Data records START
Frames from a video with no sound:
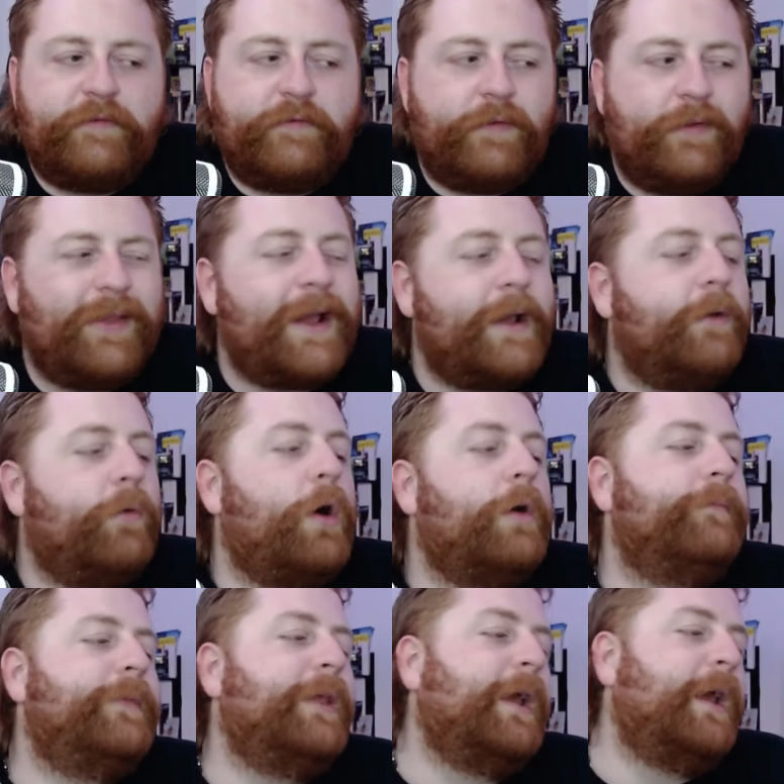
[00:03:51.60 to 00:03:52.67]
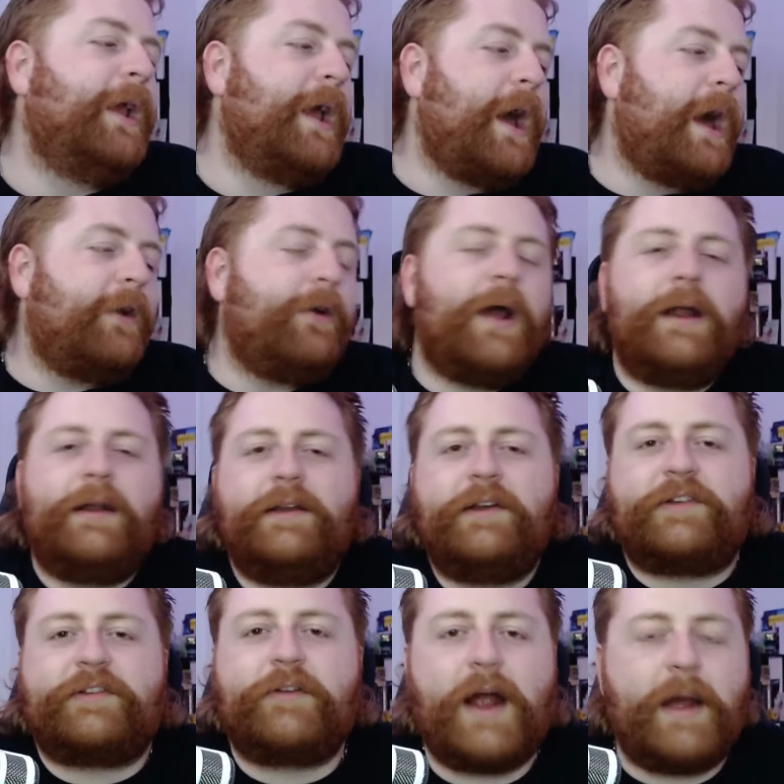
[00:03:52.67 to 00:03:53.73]
like, well, I don't know how to
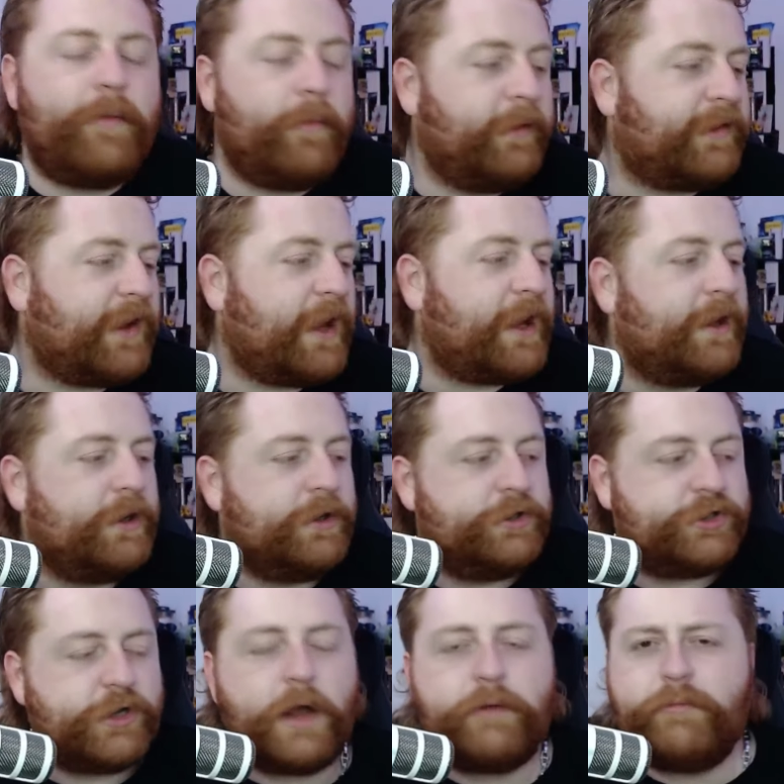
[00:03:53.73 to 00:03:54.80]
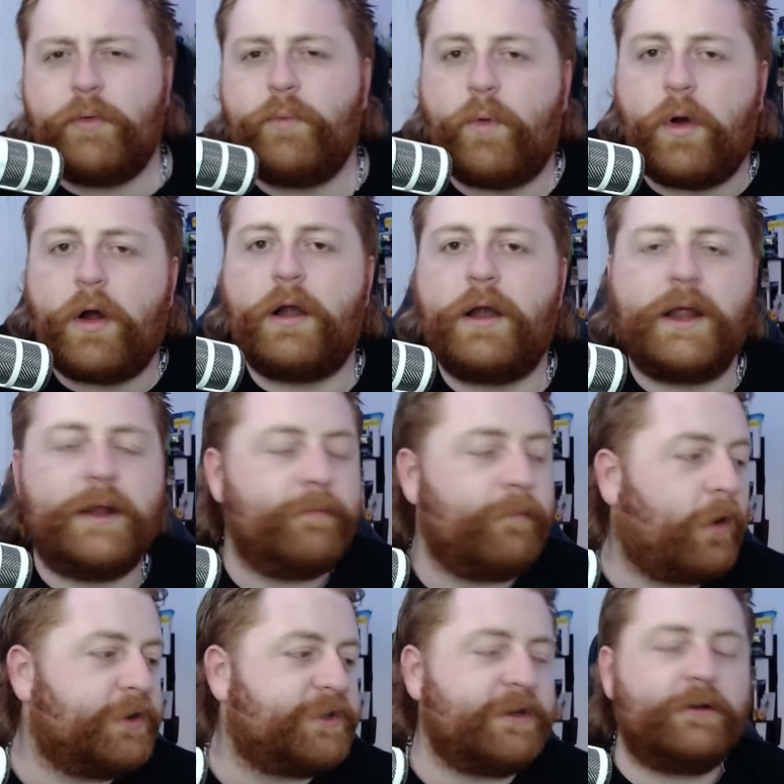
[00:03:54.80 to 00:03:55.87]
describe it, but it's like Jean Renoir and
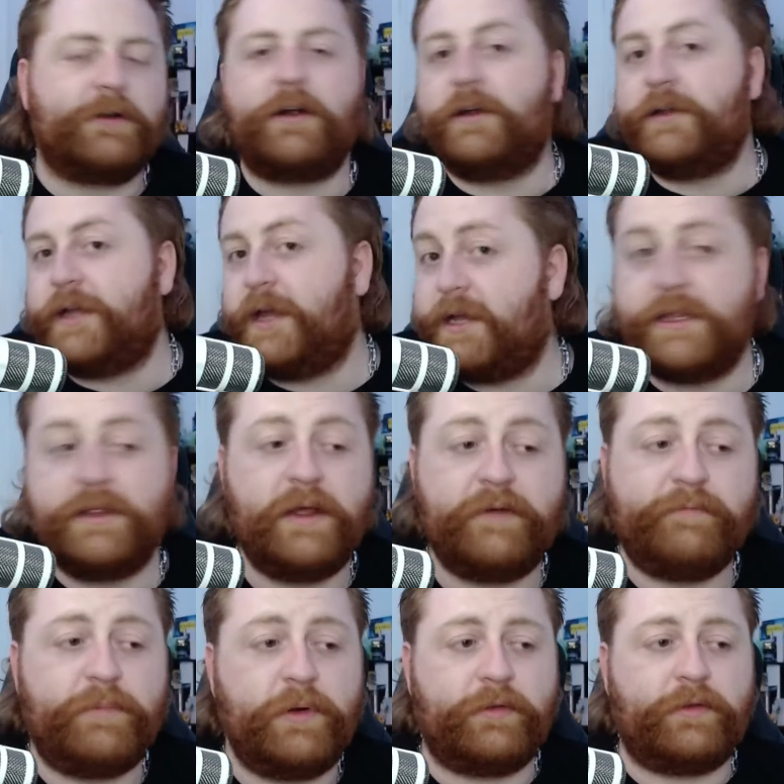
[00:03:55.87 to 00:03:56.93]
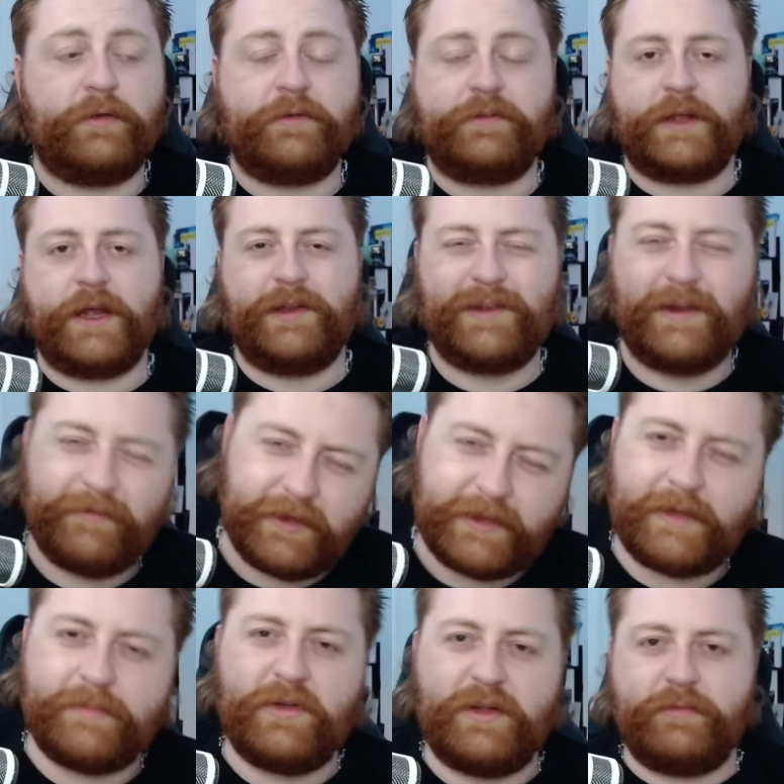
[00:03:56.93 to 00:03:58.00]
Marcel Carnier, he loved both those guys. And I feel like
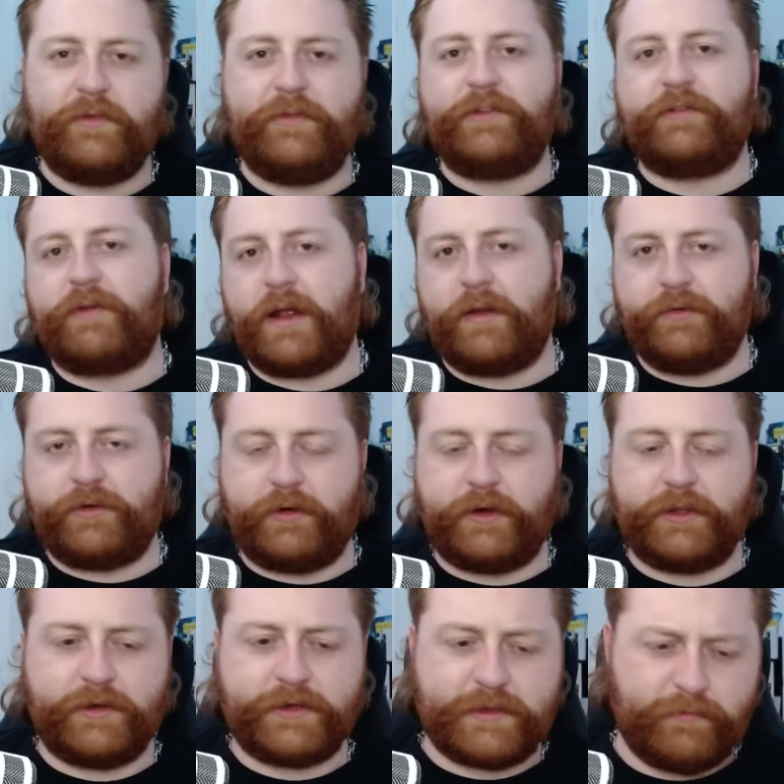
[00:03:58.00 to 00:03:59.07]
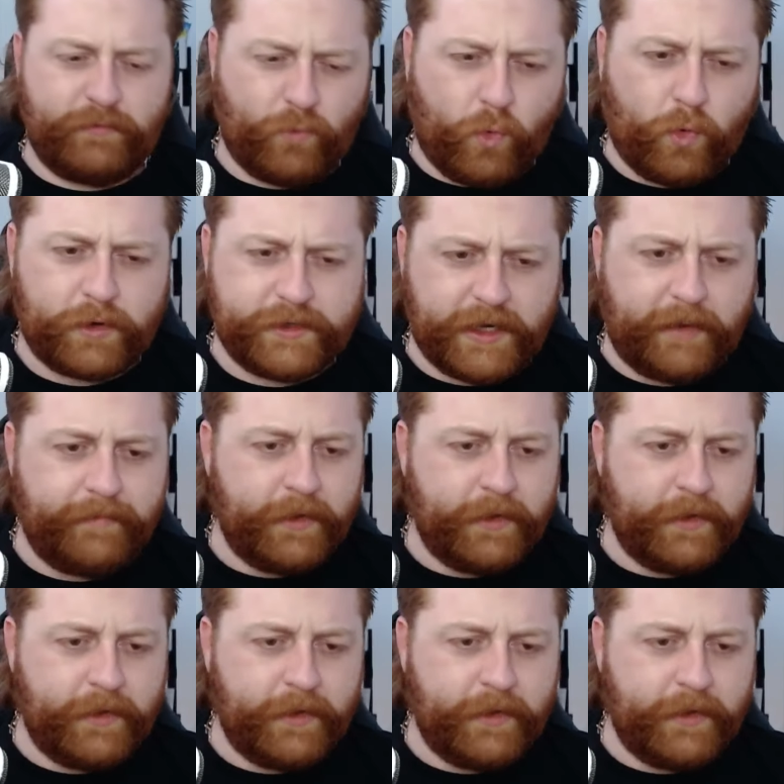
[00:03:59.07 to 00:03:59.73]
they made movies around during the wartime.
Data records END
*Exercise objective*
Please copy, exactly as written, the lines from the one that contains "[00:03:54.80 to 00:03:55.87]" through the end of the records, both ends included. Do not include the pictures.

*Solution for this task*
[00:03:54.80 to 00:03:55.87]
describe it, but it's like Jean Renoir and
[00:03:55.87 to 00:03:56.93]
[00:03:56.93 to 00:03:58.00]
Marcel Carnier, he loved both those guys. And I feel like
[00:03:58.00 to 00:03:59.07]
[00:03:59.07 to 00:03:59.73]
they made movies around during the wartime.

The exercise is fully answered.